Classical Music is Underrated


Lucy Barney, Polaris Editor

Mainstream music has taken the hearts of many people, young and old. Throughout the rapid spread of today’s mainstream music, a multitude of other genres have been neglected. Classical music is one of the many genres that have been pushed aside. Since the end of the 19th century, classical music has been ignored despite its beauty and the in-depth emotional connection its listeners acquire. 

We live in a world where trends come and go in a matter of weeks or months, where there is constant competition amongst artists for streams and are aggressively putting out their music causing classical music to fall behind. Our generation, gen z, is influenced by what’s popular and mainstream, not by a culture that is old and dying. According to HEADPHONES ADDICT, only about 30% of Americans listen to classical music.

Classical music feels much different from modern music. It tells a story through the complex dynamics written by its composer. Only a melomaniac, someone very fond of music, could understand the busy yet sophisticated sounds that are heard note by note. Without words, the emotionally rich tones are absorbed deeper and clearer compared to mainstream songs that share their messages with words and tone.
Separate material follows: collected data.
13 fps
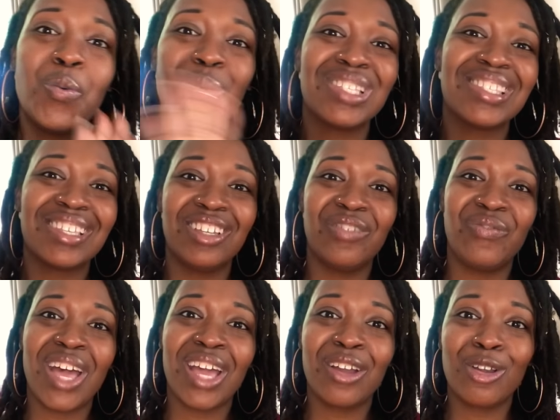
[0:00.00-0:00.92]
What's good,
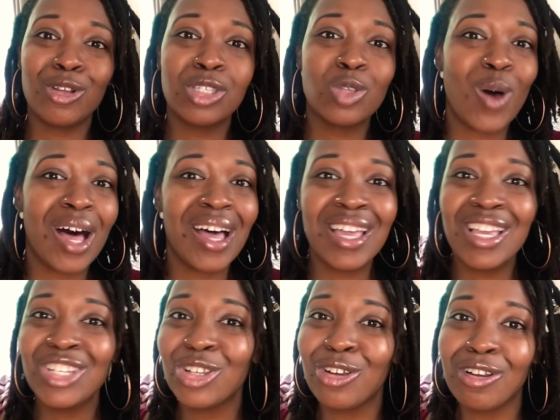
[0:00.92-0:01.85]
Fat Girl Squad?
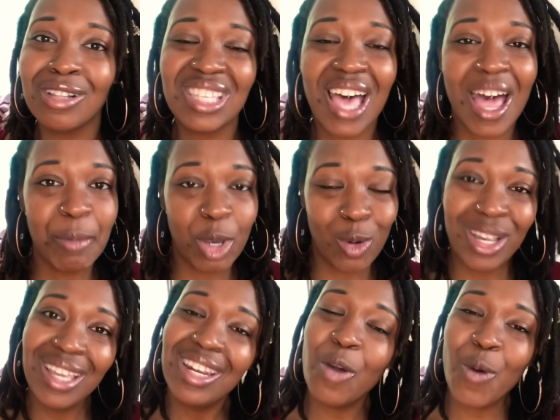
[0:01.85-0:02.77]
It's your girl Ty
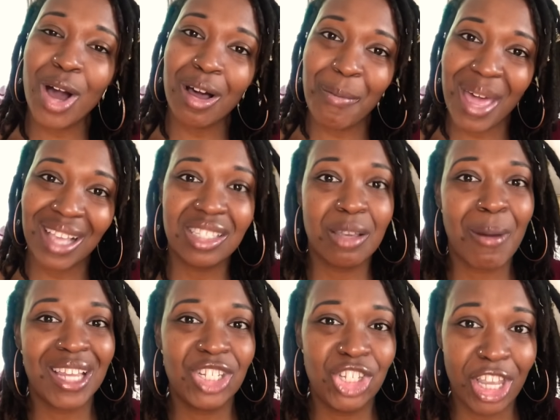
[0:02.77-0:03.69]
McQueen, and welcome back to
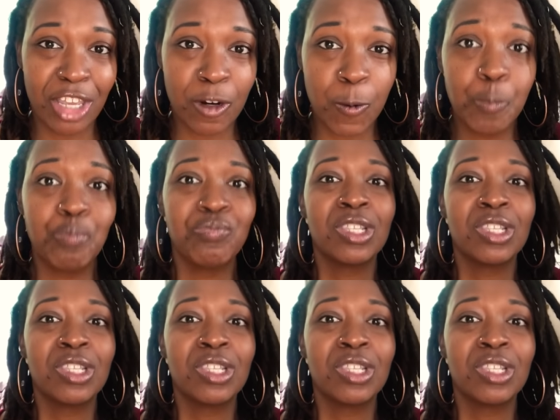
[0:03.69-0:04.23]
my channel.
This art is something a lot of people, sadly, don’t understand. 

People now are desensitized to classical music’s beauty. When you listen to a classical song, your body releases a chemical called dopamine. This chemical is like a natural feel-good drug that your body gives off during certain pleasurable experiences. Music is a pleasure. We listen to music to feel certain emotions that make us feel good. According to Symphony Central Coast, the dopamine released when listening to classical music also prevents the release of stress hormones. When stress is not released, the mood is improved, which refreshes your brain and makes tasks like studying more enjoyable.

Not only does this genre of music remove stress but also improves your memory. In a study from the Department of Medical Genetics at the University of Helsinki, students made the discovery that listening to classical music, even for just a short period of time, can modulate genes related to brain function and memory. The people they studied who listened to classical music were positively affected. This study also discovered that listening to classical music is related to neurodegenerative diseases that cause people stress and anxiety. Classical music makes the brain happy which keeps these diseases from starting. A healthy brain means a happy brain.  

Classical music must be the savior for our brains because, not only does it keep us happy, but it also allows people a better night’s sleep. A study by the Institute of Behavioural Science at Semmelweis University discovered the effects this music has on sleep. Because classical music reduces anxiety and stress, it also reduces sympathetic nervous system activity. This all together allows a person to get drowsy. 

Not many people know about the effects classical music could have on them. They choose to listen to other music that may not be doing as much good. Marina Aziz, a junior at North High, said she didn’t like classical music because, “it’s just old really old, and not my taste.” I think if she gave it a chance, she would be pleasantly surprised. 

Marc Gonzalez, a history teacher at North High, would probably disagree with Marina’s insights. He said, “If more people listen to classical music, they would find it enjoyable and peaceful. I think it can stir emotions within listeners that are different from most music.”

Classical music should play a more important role in modern-day life because of all the positives it can bring someone. The connection that can grow between it and its listeners is unlike any other compared to modern mainstream music.